EP22B-06:
Genesis of Microfracture Evolution in Epikarst
Tuesday, 16 December 2014: 11:35 AM
Maria Ines Dragila, Oregon State Univ, Corvallis, OR, United States, Katrina Hay, Pacific Lutheran University, Tacoma, WA, United States and Noam Weisbrod, Ben-Gurion University of the Negev, Beer Sheva, Israel
Abstract:
Evolution of the epikarst begins with the enlargement of micro-fractures. As hydraulic channels become connected to an exit system, the hydraulic gradient will drive continued development of primary karst channels. But, what is the genesis of micro-fracture evolution into channelized paths? We investigate two mechanisms and their role in the physical and chemical evolution of the microfracture.
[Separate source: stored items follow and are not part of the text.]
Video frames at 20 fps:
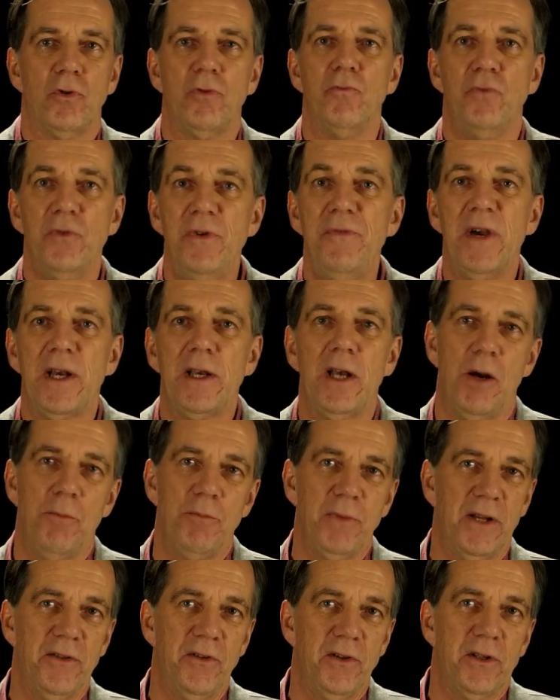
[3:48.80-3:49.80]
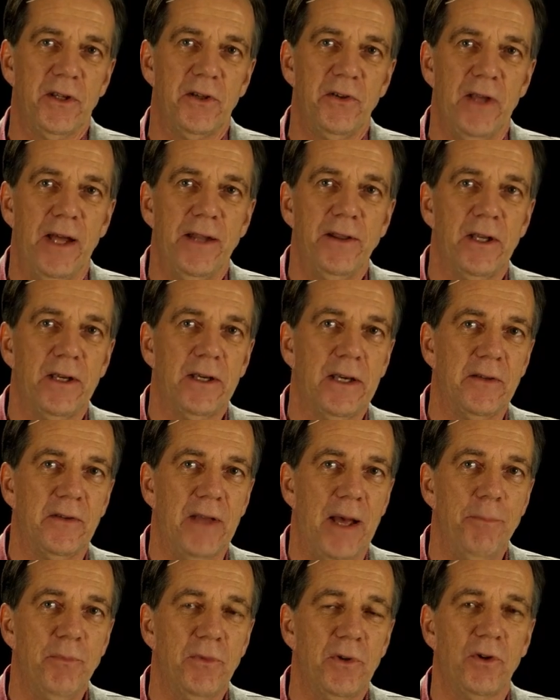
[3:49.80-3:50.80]
wie wir glauben, ganz interessante
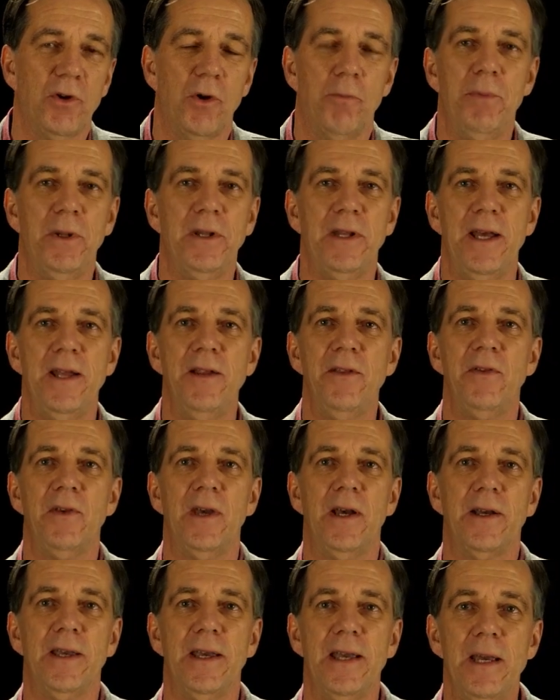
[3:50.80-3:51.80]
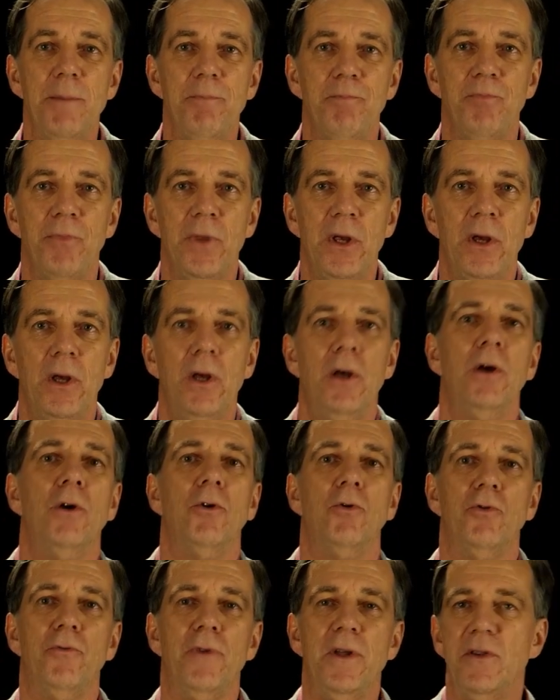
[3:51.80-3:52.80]
Gesamtkompetenz ergeben.
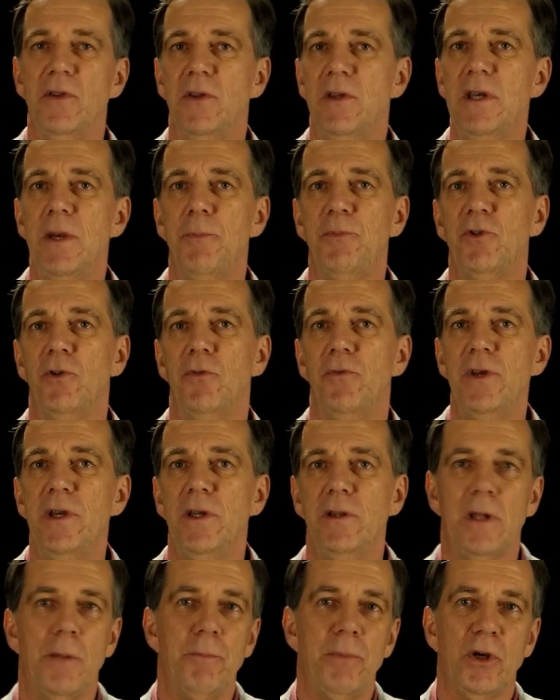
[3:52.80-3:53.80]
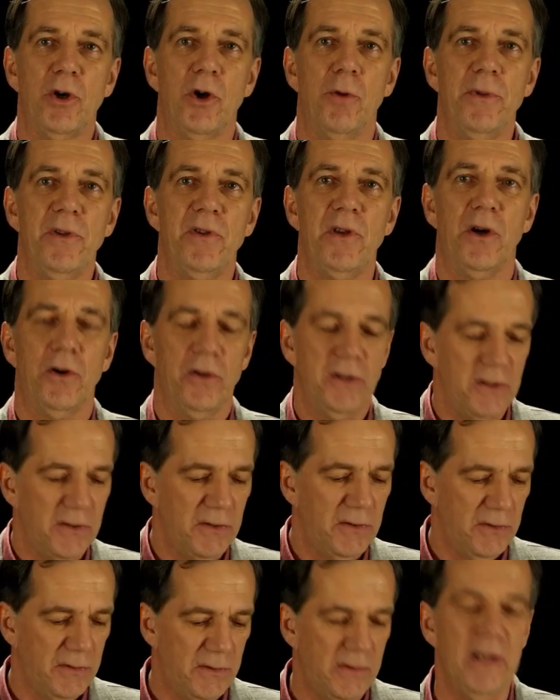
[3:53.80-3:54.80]
Und wenn Sie die absolvieren, dann bekommen Sie auch
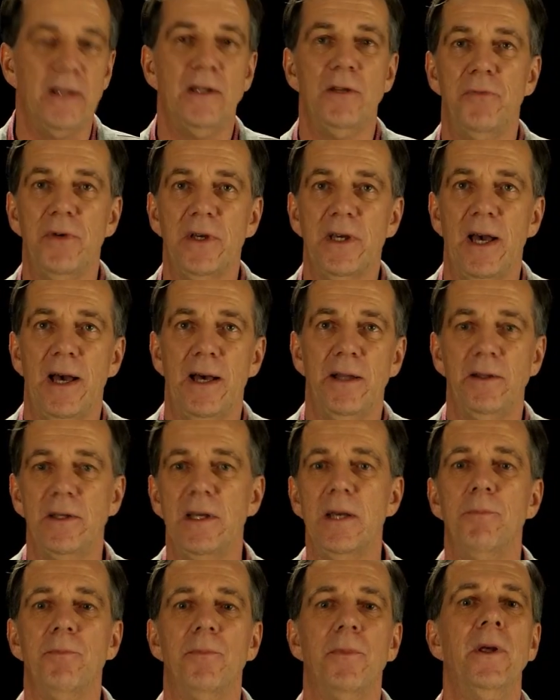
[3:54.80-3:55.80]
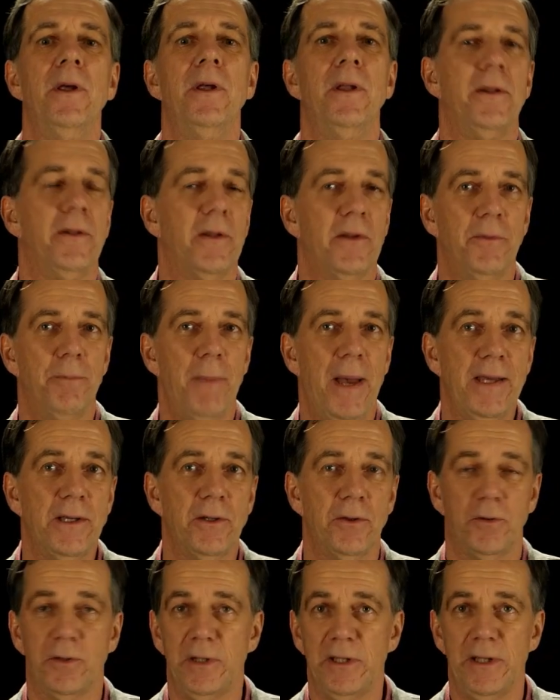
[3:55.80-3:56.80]
dieses Zertifikat eben das
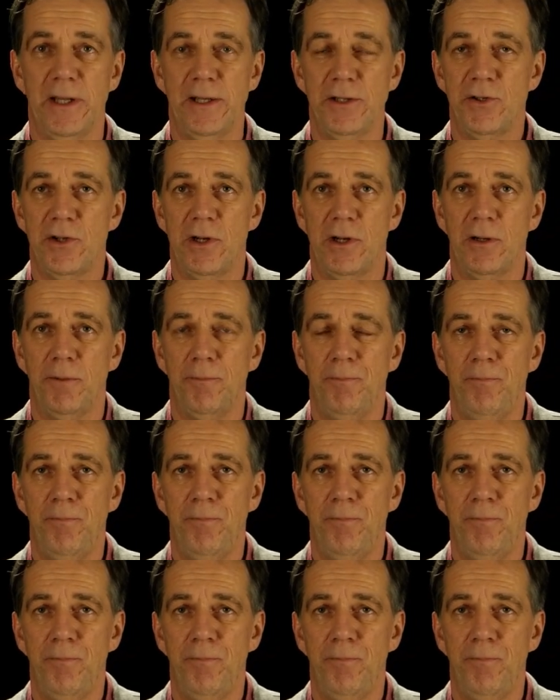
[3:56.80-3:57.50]
Micro-Credential.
During liquid drainage, air-water interfacial instability leads to development of capillary droplets embedded in rock surface films. Pressure gradient between capillary droplets and rock surface films drives liquid into droplets via the matrix skin. Droplet paths may predispose the rock phase to greater dissolution relative to paths that experience only film flow. Successive droplets down the same path, as seen in experiments, could lead to linear erosional features that evolve toward pipe development. The rate of geochemical dissolution by these liquid elements depends upon fluid carrying capacity and dissolution kinetics. One of the mechanisms important to calcite dissolution is diffusion of CO2 from fracture air into the liquid elements. Exchange of fracture and atmospheric air can reset gas composition within the fracture system. A mechanism for regular flushing of microfracture air is suggested where nightly inverted thermal gradients in the upper 30 cm of rock near the rock-atmosphere interface, can trigger gas density instabilities within the microfracture that travel deeper into the epikarst, potentially flushing the entire microfracture system with atmospheric air. Such diurnal gas flushing would serve as a reset switch for microfracture-gas-chemistry towards atmospheric values on a daily basis. The net dissolution rate of microfractures, and the rate and spatial distribution of dissolved substances delivered to subsurface caverns, would depend on these two mechanisms of liquid motion and gas venting.